(Data extracted from a collection)
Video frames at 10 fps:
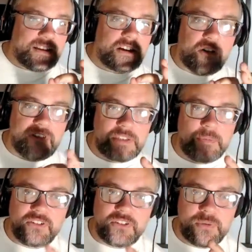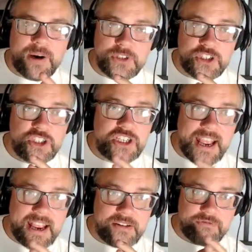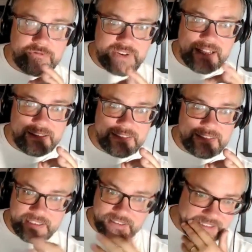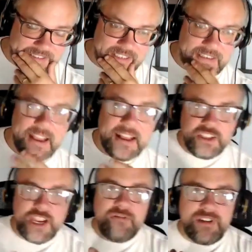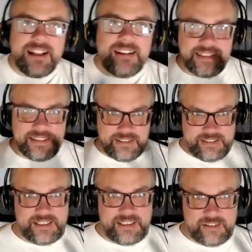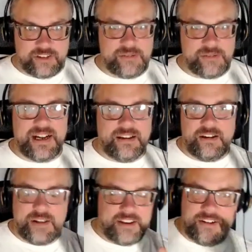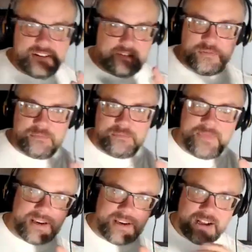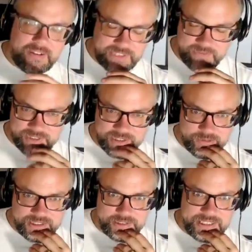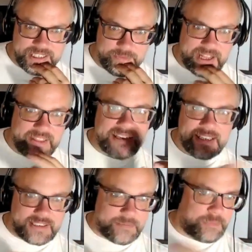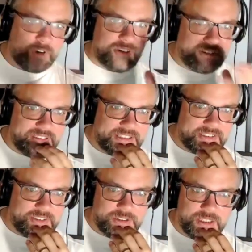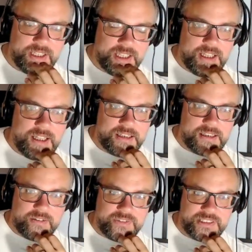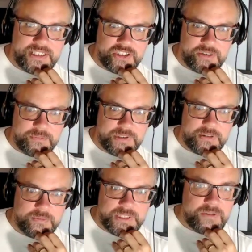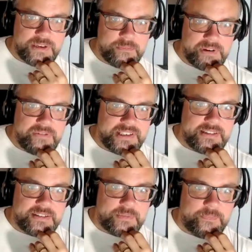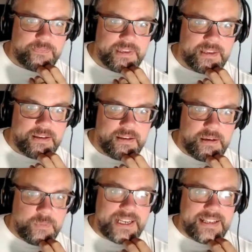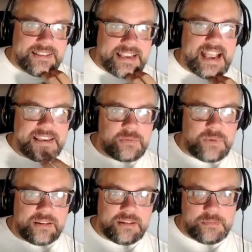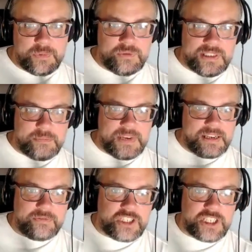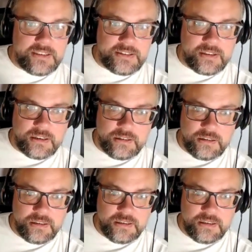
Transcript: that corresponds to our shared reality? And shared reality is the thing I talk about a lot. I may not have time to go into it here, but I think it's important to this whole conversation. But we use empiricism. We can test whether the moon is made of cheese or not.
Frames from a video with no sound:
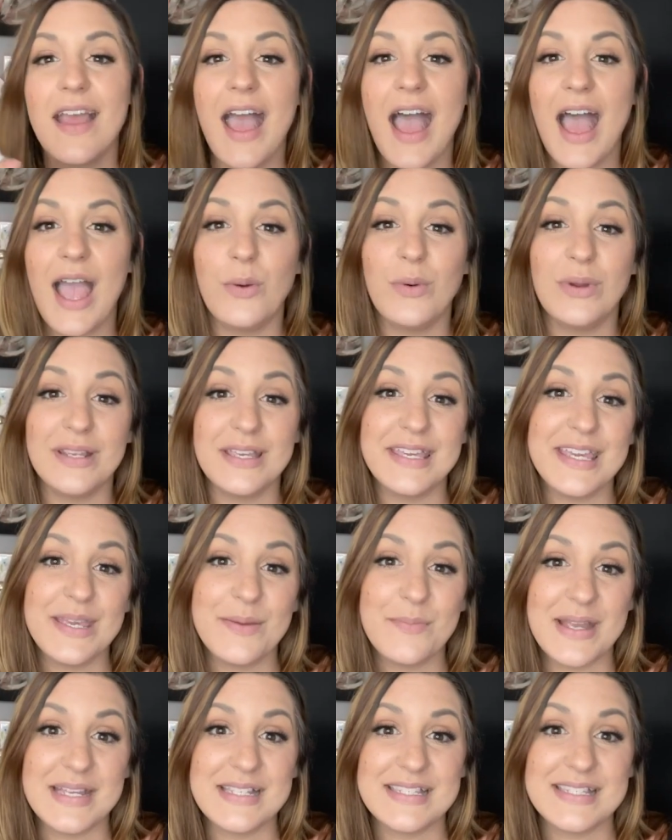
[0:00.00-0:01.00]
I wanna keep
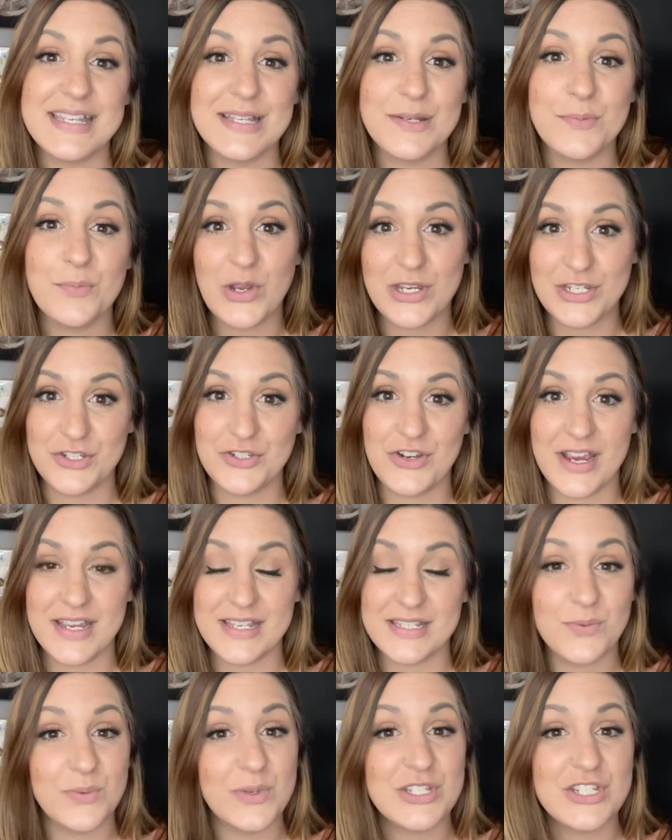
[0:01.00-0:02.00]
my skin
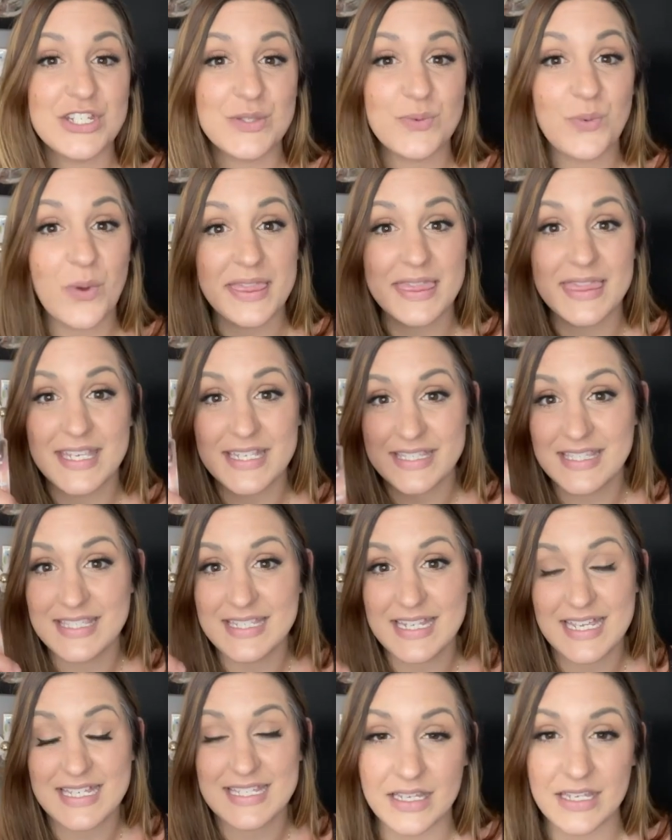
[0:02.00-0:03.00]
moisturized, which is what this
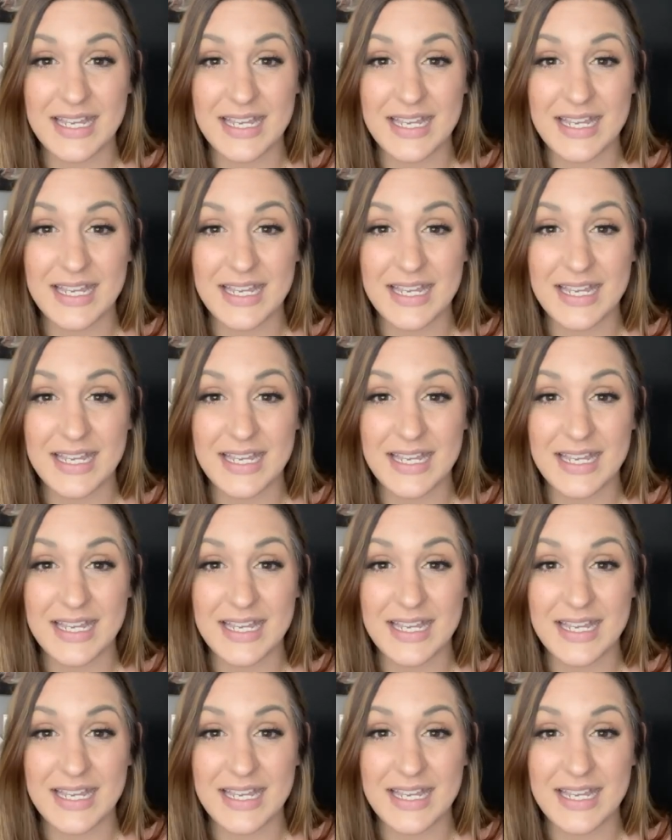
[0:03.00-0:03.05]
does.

TASK OBJECTIVE
An exact copy of every entry above is needed, minus the pictures.

RESPONSE TO THE EXERCISE
Video frames at 10 fps:
Transcript: that corresponds to our shared reality? And shared reality is the thing I talk about a lot. I may not have time to go into it here, but I think it's important to this whole conversation. But we use empiricism. We can test whether the moon is made of cheese or not.
Frames from a video with no sound:
[0:00.00-0:01.00]
I wanna keep
[0:01.00-0:02.00]
my skin
[0:02.00-0:03.00]
moisturized, which is what this
[0:03.00-0:03.05]
does.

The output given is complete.